Haro sur les sauvegardes. Dans le domaine des ransomwares, il s’agit souvent du dernier espoir pour les victimes de récupérer leurs fichiers chiffrés et éviter de payer la rançon. Une épine dans le pied des groupes derrière les ransomwares qui essayent de trouver des parades pour compromettre les solutions de back-up. C’est en tout cas ce qui ressort d’une analyse menée par Advanced Intelligence (AdvIntel) sur la façon dont la gang Conti s’est focalisé sur la destruction des sauvegardes et en particulier les solutions de Veeam.
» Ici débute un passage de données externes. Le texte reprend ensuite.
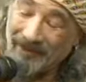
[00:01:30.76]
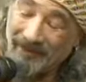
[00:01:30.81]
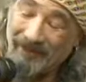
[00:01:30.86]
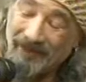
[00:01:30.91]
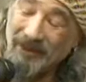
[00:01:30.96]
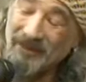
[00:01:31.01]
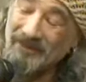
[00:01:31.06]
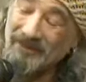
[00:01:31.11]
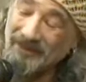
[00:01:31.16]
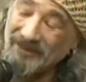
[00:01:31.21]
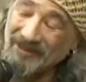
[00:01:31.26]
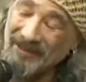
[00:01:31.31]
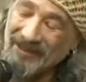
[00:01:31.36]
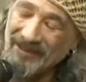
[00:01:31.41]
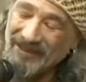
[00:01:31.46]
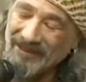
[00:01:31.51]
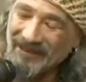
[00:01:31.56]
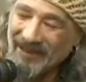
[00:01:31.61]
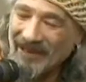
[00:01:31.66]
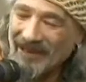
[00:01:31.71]
first
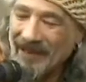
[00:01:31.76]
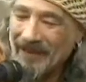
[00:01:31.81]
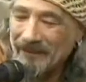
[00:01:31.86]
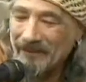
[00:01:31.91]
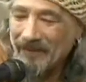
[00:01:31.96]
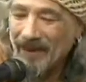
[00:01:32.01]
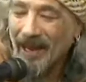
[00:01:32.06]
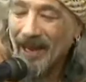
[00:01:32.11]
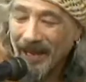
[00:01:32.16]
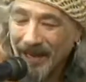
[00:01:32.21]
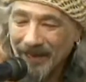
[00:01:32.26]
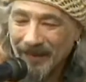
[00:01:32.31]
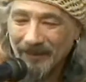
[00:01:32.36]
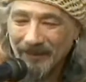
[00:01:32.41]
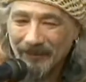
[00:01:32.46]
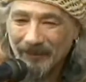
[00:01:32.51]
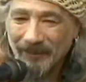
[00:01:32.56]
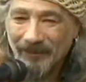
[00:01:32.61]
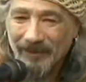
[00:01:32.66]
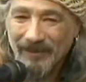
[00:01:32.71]
gig that I got
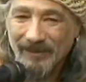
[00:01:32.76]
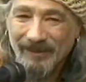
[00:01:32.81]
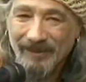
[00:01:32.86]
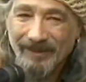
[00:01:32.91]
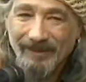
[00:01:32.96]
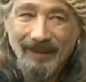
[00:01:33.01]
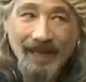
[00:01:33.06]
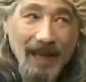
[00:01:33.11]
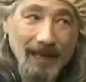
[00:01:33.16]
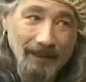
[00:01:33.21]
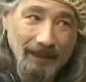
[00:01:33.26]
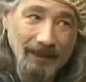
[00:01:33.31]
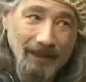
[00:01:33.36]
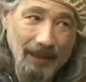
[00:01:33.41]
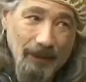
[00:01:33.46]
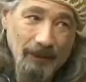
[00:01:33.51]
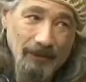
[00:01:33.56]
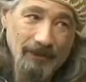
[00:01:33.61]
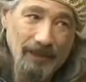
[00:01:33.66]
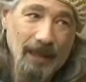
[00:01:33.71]
paid was ten.
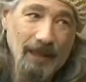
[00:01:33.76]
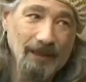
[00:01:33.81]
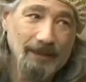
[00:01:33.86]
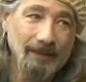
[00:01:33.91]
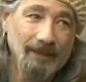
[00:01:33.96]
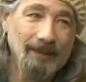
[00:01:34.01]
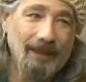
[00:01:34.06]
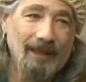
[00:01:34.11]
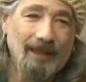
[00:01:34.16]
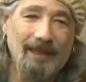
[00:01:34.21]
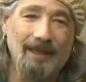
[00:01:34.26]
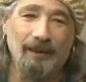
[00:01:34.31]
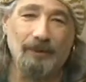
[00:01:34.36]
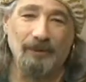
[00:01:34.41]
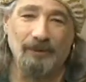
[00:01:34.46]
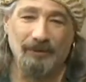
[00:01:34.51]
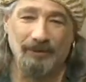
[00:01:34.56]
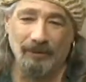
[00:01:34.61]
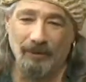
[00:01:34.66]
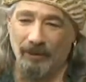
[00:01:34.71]
I was ten, and it
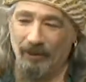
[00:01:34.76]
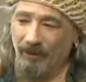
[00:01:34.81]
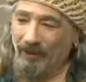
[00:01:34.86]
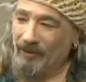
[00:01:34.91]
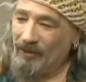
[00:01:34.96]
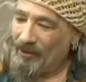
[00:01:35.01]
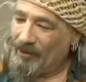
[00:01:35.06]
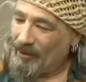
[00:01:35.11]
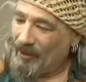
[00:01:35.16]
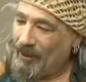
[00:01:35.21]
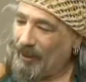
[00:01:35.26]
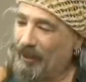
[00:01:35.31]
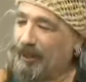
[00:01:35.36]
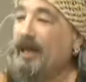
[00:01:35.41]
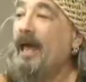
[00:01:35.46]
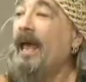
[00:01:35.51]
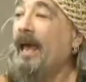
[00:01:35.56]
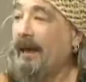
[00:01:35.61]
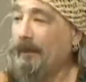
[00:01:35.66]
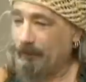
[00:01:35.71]
was a
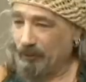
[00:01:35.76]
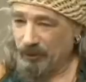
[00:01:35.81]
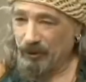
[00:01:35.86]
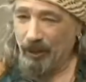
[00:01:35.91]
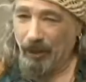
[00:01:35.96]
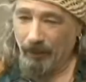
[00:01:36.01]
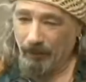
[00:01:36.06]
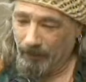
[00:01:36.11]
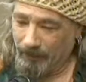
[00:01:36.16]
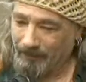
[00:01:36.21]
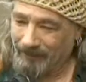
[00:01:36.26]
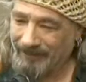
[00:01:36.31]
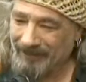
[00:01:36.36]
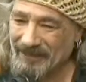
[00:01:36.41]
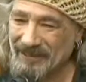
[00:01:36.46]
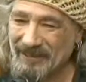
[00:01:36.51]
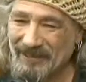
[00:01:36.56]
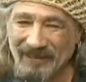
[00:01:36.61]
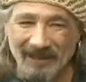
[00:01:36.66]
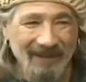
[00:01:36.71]
camp show
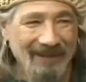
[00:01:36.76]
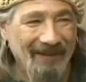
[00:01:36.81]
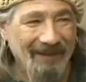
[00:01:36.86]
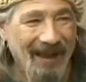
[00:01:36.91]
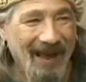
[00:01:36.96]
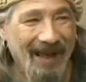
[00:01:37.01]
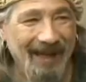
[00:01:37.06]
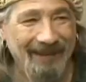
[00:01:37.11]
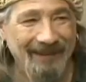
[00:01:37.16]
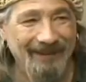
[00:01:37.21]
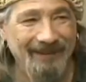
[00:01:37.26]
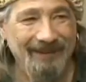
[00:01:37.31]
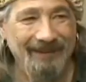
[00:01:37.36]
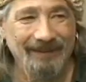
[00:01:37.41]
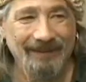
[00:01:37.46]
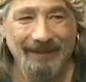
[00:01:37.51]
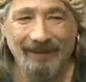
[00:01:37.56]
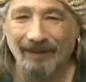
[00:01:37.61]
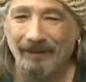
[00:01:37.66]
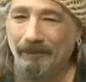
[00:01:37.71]
at
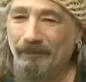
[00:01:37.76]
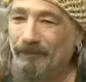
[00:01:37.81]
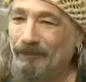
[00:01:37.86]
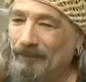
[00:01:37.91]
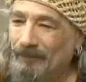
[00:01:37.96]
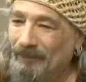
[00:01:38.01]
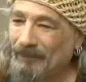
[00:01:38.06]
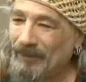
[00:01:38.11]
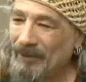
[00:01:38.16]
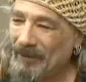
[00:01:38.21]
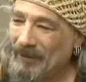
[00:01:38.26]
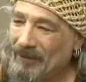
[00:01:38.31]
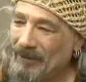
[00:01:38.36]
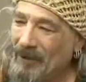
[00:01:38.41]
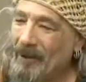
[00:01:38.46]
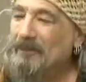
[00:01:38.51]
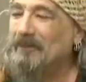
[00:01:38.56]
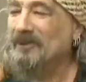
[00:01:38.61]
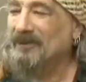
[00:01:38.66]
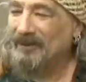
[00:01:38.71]
uh,
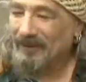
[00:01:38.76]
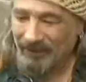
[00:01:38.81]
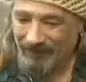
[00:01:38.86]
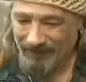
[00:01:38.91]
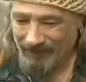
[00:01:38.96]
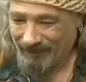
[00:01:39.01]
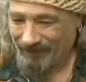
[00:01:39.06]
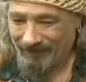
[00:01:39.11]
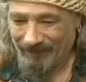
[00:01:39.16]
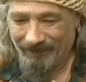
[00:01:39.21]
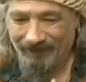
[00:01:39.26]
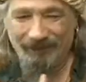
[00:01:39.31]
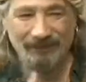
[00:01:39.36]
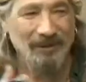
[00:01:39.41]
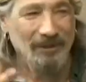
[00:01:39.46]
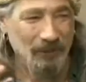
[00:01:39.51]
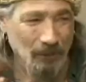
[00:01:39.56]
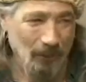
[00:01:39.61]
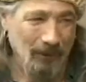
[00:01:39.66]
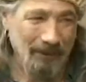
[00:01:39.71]
up in the
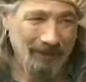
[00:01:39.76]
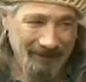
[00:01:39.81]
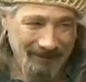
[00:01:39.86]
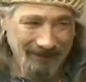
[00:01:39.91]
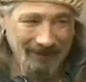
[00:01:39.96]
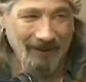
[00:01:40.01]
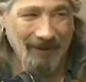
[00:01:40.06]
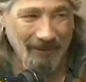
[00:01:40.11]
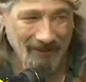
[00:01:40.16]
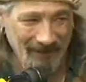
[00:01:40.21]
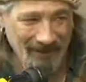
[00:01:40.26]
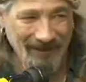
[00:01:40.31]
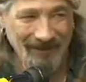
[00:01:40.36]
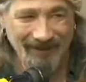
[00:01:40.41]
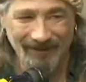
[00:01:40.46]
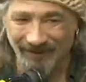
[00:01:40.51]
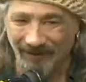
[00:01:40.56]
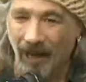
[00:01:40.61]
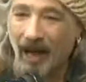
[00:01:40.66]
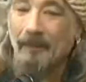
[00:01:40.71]
resort uh, up
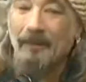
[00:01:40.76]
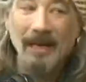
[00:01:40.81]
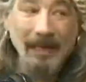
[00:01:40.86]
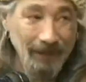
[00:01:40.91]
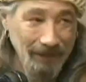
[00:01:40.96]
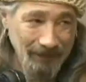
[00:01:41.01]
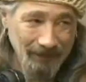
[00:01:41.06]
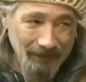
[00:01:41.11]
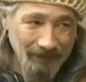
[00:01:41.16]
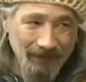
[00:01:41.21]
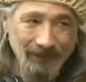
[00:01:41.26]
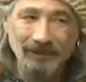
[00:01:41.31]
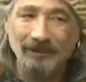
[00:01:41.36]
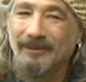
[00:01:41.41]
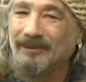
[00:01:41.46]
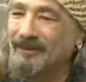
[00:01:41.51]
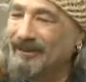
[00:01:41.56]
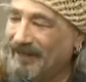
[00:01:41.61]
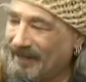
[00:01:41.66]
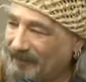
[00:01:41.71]
in Nob Hill, which
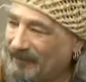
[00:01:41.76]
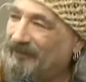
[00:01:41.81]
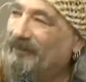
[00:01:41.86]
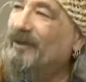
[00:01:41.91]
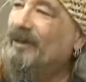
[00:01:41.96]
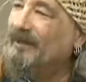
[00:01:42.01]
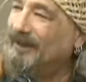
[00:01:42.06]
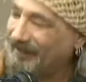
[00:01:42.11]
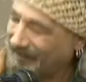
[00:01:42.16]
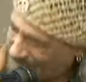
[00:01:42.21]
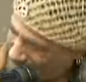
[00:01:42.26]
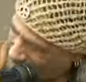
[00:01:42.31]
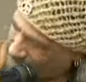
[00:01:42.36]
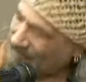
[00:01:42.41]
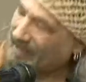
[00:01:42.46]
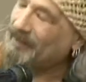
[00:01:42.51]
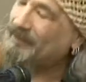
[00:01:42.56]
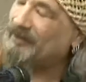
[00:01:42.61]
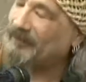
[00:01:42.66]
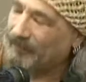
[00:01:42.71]
was in the, Catskills.
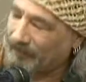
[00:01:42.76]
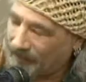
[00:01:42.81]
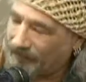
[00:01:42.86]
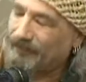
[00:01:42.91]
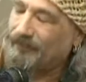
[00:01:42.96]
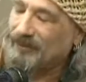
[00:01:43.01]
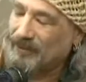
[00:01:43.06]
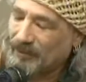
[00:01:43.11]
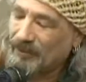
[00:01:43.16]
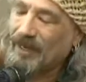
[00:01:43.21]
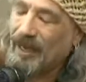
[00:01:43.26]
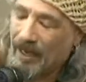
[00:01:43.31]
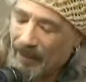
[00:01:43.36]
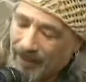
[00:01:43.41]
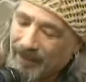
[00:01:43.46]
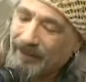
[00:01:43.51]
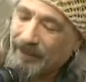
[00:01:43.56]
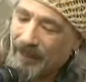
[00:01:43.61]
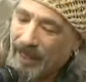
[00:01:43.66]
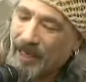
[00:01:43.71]
The name of a yeah,
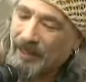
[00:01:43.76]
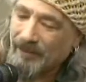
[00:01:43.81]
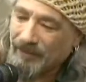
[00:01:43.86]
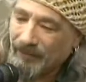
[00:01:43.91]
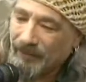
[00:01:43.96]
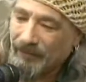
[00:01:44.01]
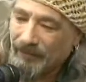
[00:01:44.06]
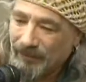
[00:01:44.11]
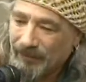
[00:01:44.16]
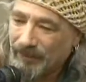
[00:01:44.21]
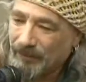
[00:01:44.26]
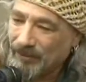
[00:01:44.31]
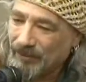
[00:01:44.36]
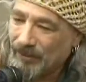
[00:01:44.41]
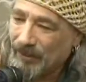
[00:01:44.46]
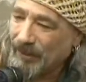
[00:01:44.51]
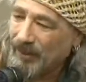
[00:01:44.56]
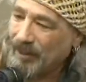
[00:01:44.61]
in the Catskills, and it was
Dans son analyse, AdvIntel a constaté que le groupe Conti recrute des spécialistes de la sauvegarde. « Il est clair que les candidats pirates doivent posséder des compétences de premier ordre pour trouver et supprimer les back-up », précise-t-il. L’objectif est de constituer des équipes dédiées à cette tâche. N’oublions pas que Conti est un ransomware as a service (RaaS) et propose donc des exploits à des affiliés.

Un modus operandi rôdé

Sur le plan technique, Conti utilise plusieurs outils dans ses attaques comme Cobalt Strike (très utilisé dans le domaine du pen test), Atera (un agent pour la gestion à distance) ou Ngrok, une application multiplateforme ouvrant les ports du serveur local pour établir une communication sécurisée pour l’exfiltration de données. Dans de nombreuses attaques observées par la société de sécurité, les équipes de Conti cherchent à obtenir des privilèges sur les sauvegardes et notamment sur Veeam. Pour cela, elles se servent d’un Rclone piégé, un programme en ligne de commande pour gérer les fichiers sur du stockage cloud, pour exfiltrer des données de back-up. Ensuite, elles verrouillent le système de la victime et suppriment les sauvegardes Veeam.
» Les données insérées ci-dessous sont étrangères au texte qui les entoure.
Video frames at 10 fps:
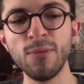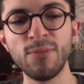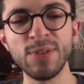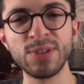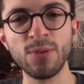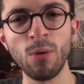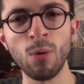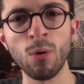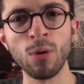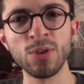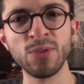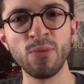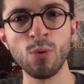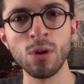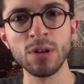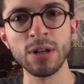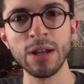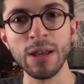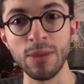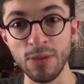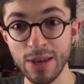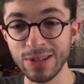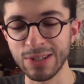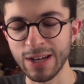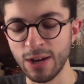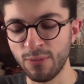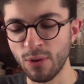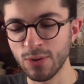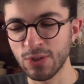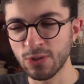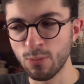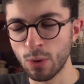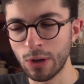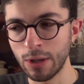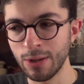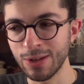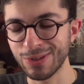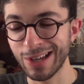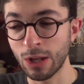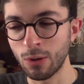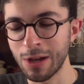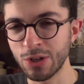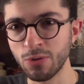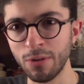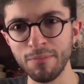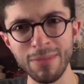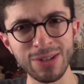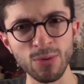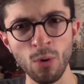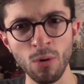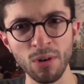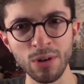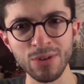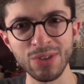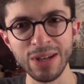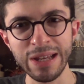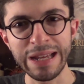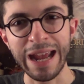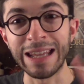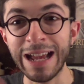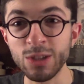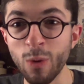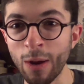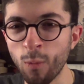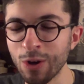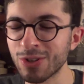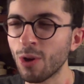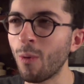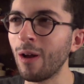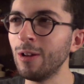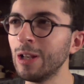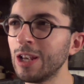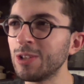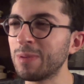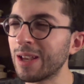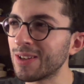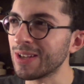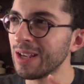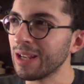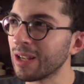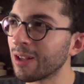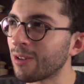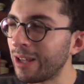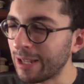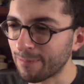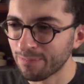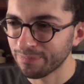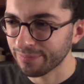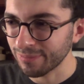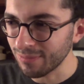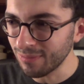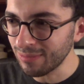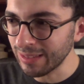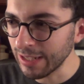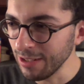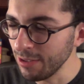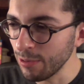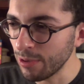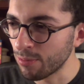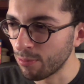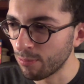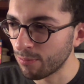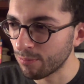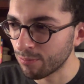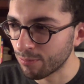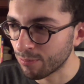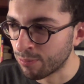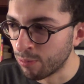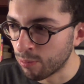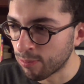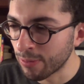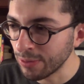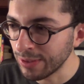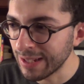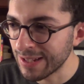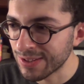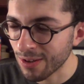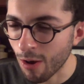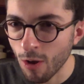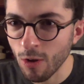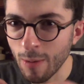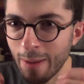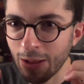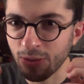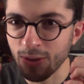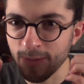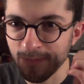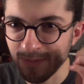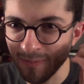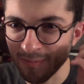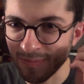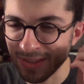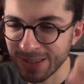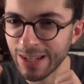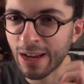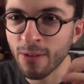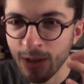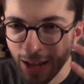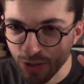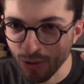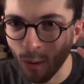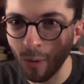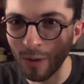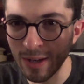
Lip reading: physical horrors of war. This kind of focuses more on the psychological and mental horrors, and that's why it works so well, is because, like, it really is all about the psychological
La méthode des équipes de Conti pour trouver et supprimer les back-ups Veeam. (Crédit Photo : AdvIntel)

Interrogé par nos confrères de Threatpost, l’éditeur a indiqué qu’il offrait plusieurs options pour protéger les données de sauvegarde Veeam contre les ransomwares. Parmi elles, il y a les copies de sauvegardes immuables (c’est-à-dire que l’on ne peut pas modifier) sur site ou dans le cloud. Il rappelle aussi la règle 3-2-1, qui prône la réalisation de 3 copies de données, sur 2 supports différents avec une copie hors-site.